DIRECTIONS: At the line containing "[22:02.17-22:03.17]", begin an exact copy of the lines below and continue through the final one, with no pictures.

---------------

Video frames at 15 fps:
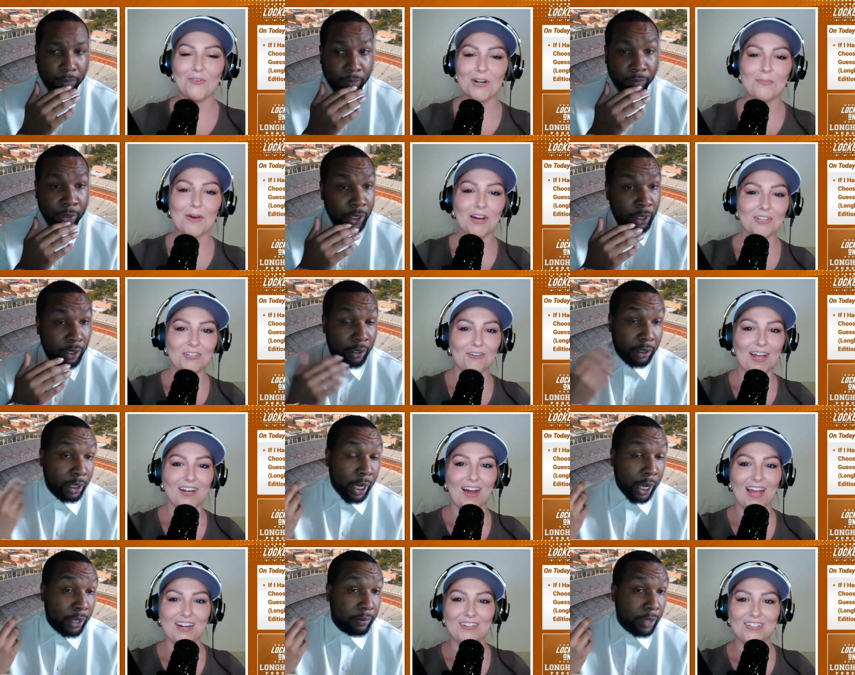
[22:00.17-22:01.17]
Speaker 1: what yeah, about you? I know I, I
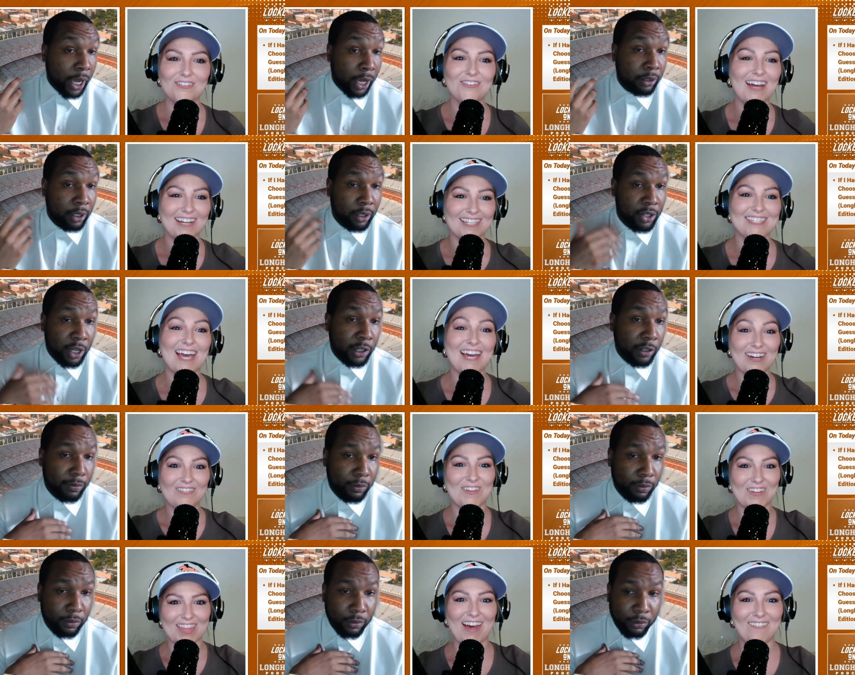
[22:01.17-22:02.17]
know you got Jaydon, excited for
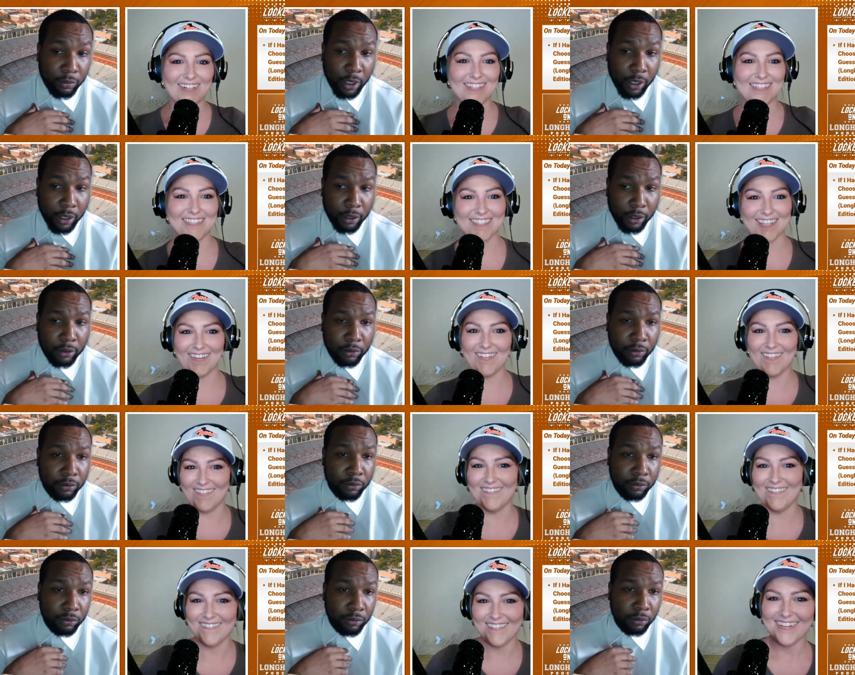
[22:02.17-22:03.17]
that one. So
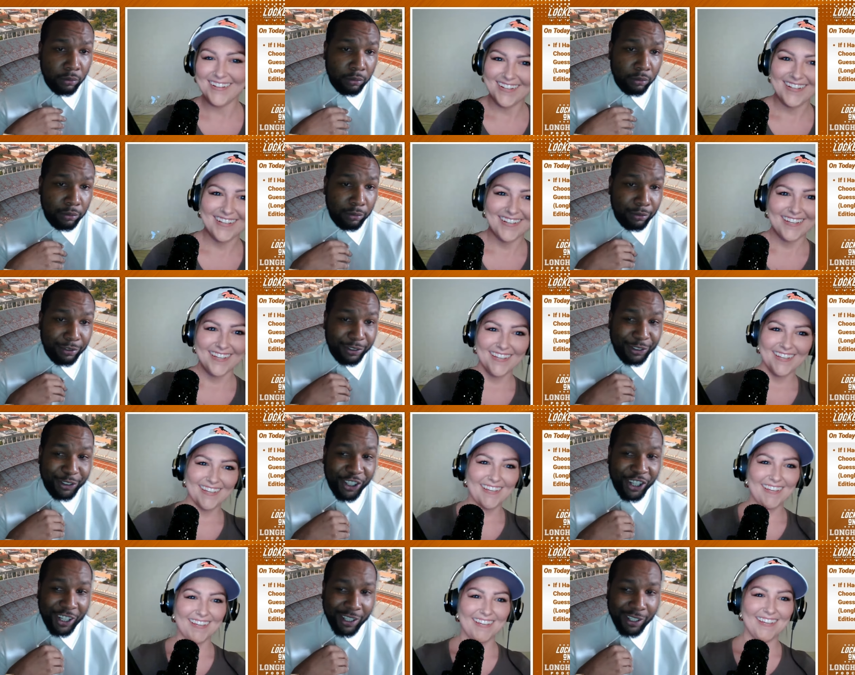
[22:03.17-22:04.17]
Speaker 2: right,
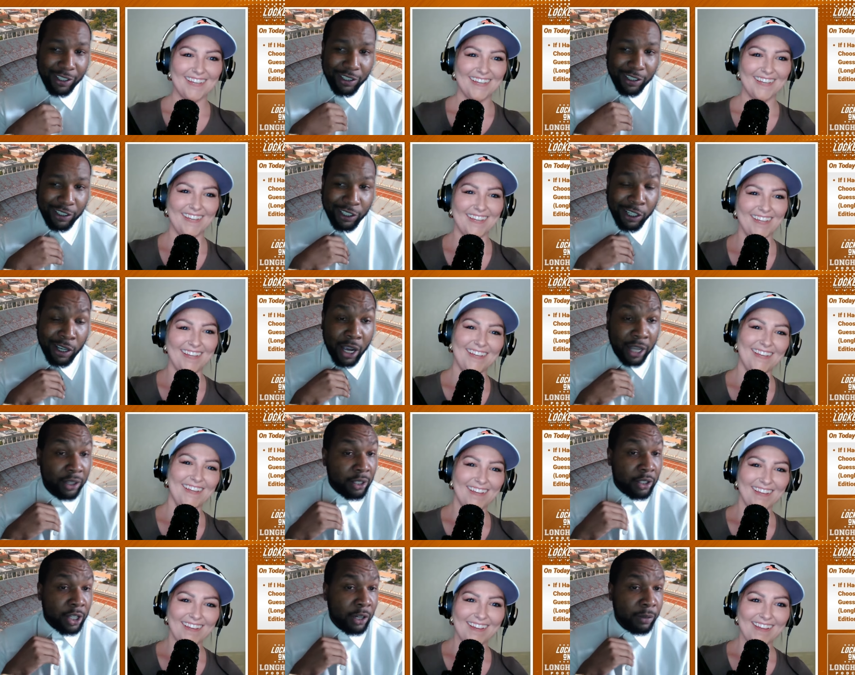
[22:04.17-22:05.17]
yeah, I think
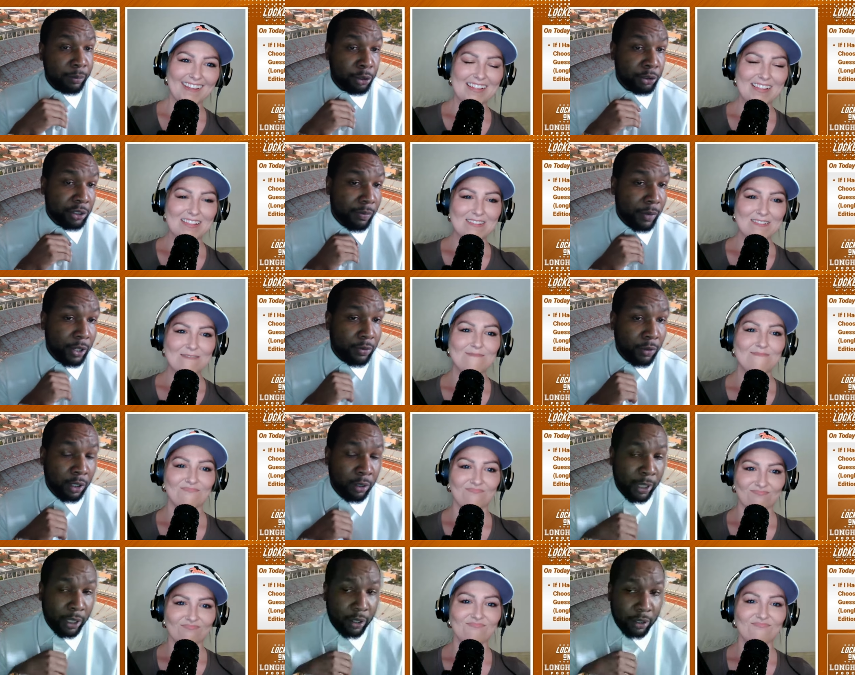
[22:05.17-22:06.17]
Jaydon Blue's the best running back on
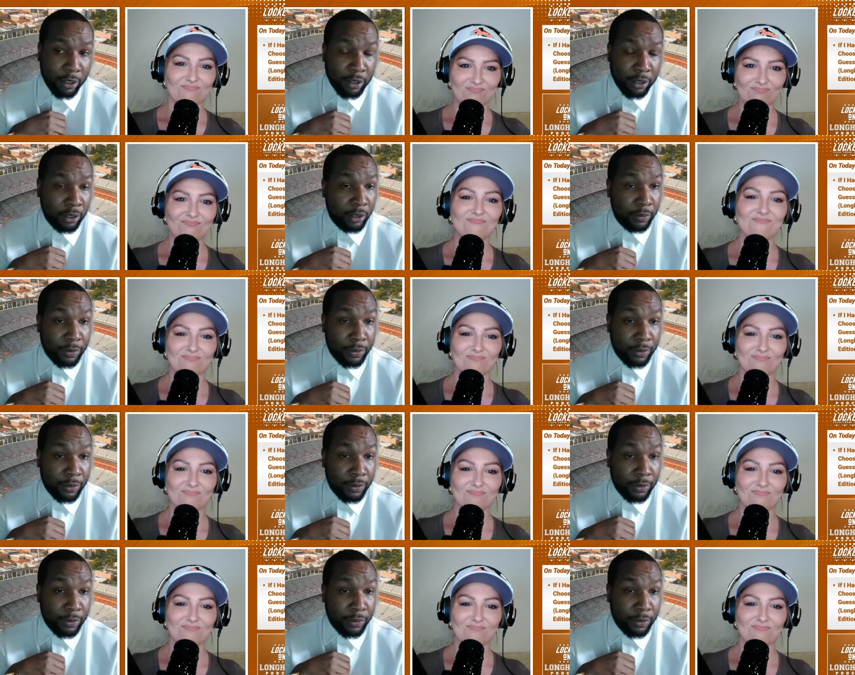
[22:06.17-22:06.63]
the team. So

---------------

EXERCISE SOLUTION:
[22:02.17-22:03.17]
that one. So
[22:03.17-22:04.17]
Speaker 2: right,
[22:04.17-22:05.17]
yeah, I think
[22:05.17-22:06.17]
Jaydon Blue's the best running back on
[22:06.17-22:06.63]
the team. So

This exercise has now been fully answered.